#### [TASK PROMPT]
What lines of the data below hold "frames"? Show them.

LISTED RECORDS Start Marker

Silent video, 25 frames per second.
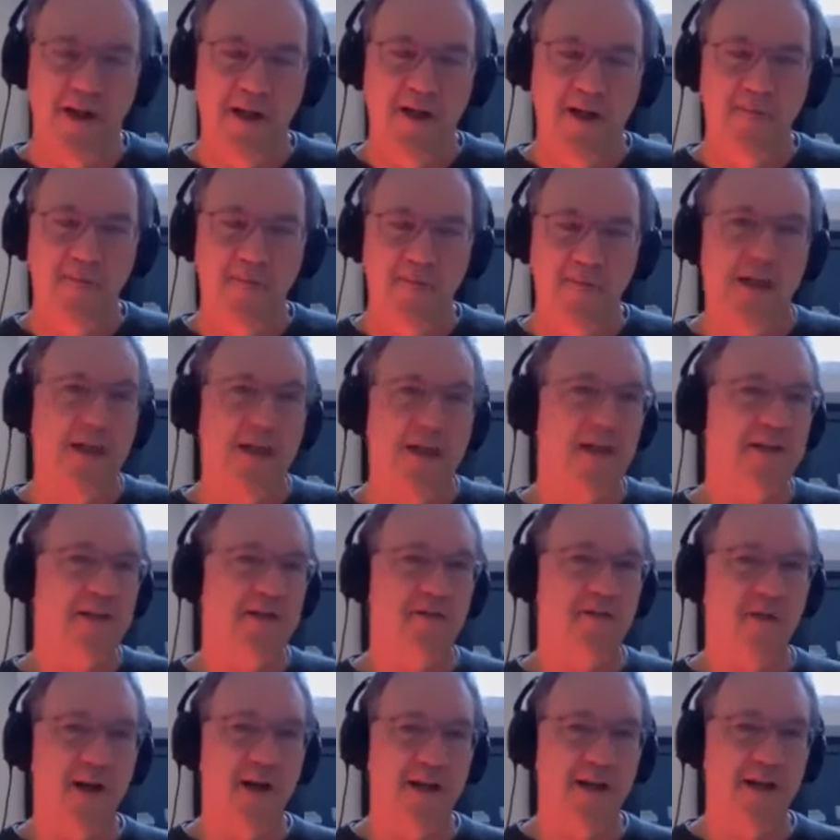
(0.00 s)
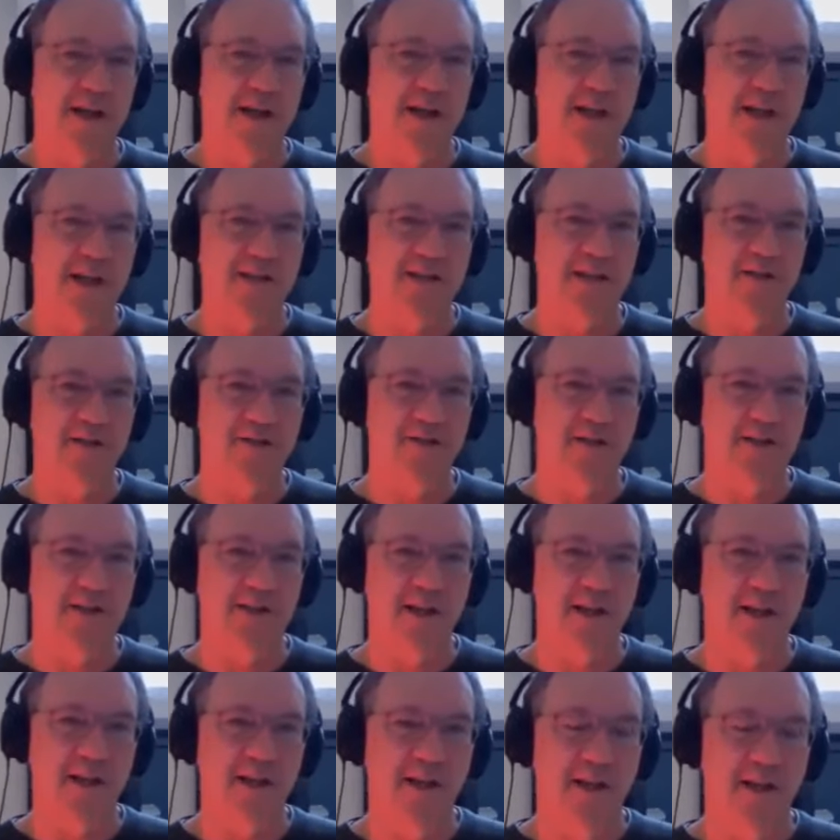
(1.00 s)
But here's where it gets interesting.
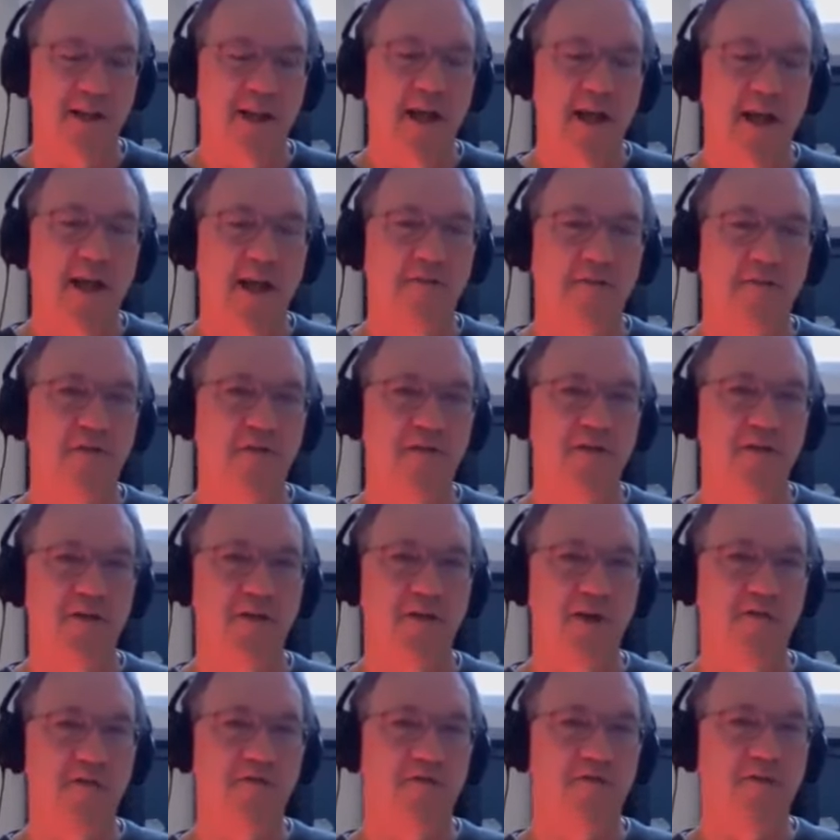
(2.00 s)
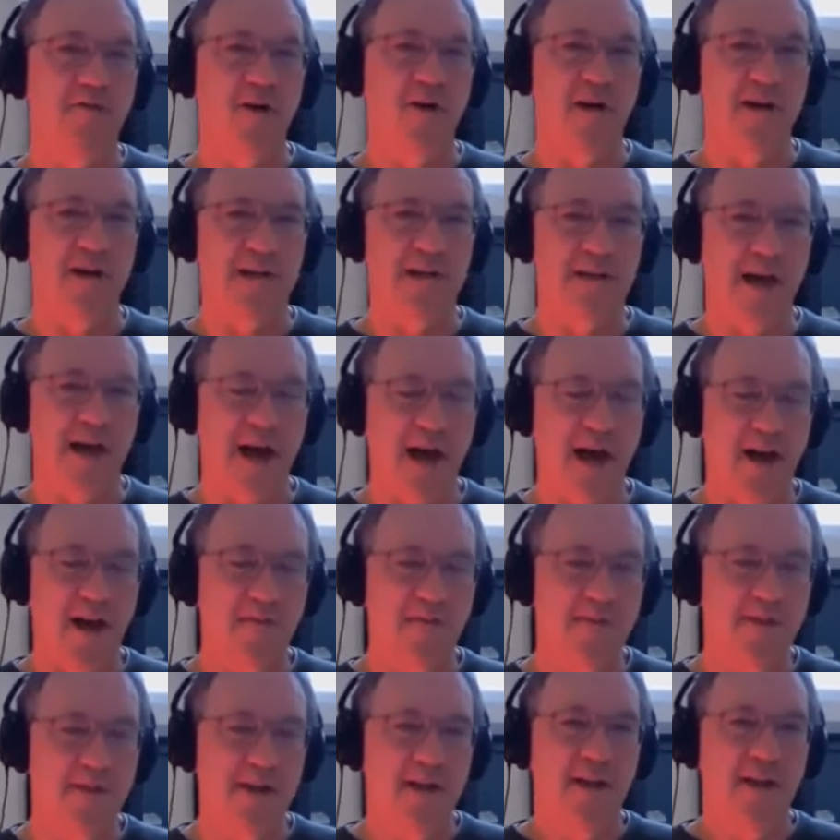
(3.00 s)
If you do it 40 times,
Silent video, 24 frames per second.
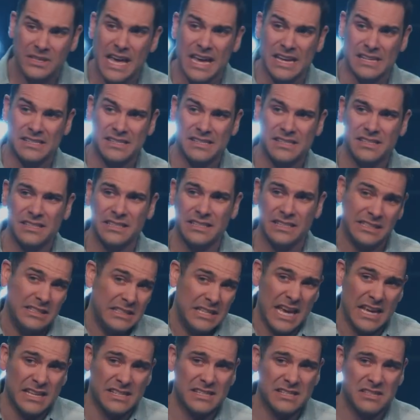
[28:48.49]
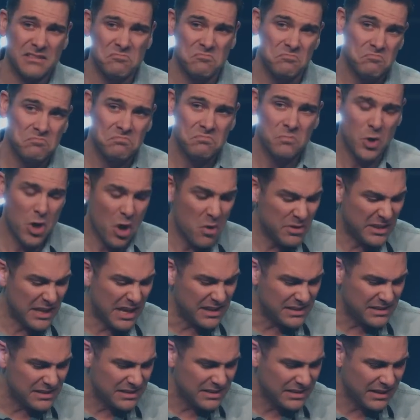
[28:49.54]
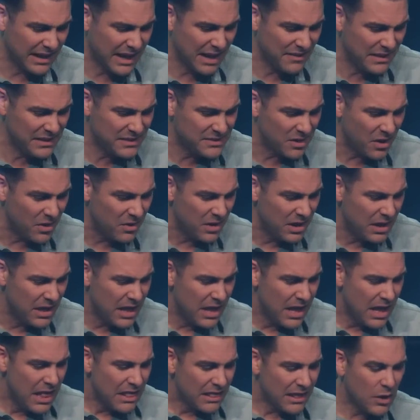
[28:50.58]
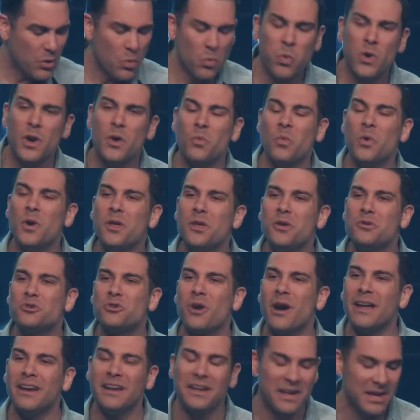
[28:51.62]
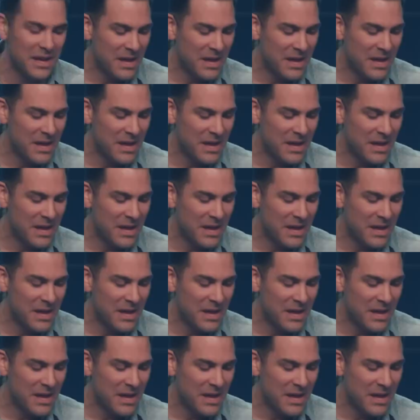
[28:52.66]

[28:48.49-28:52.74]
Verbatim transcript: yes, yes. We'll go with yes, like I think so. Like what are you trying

LISTED RECORDS End Marker

#### [RESULT OF THIS TASK]
Silent video, 25 frames per second.
Silent video, 24 frames per second.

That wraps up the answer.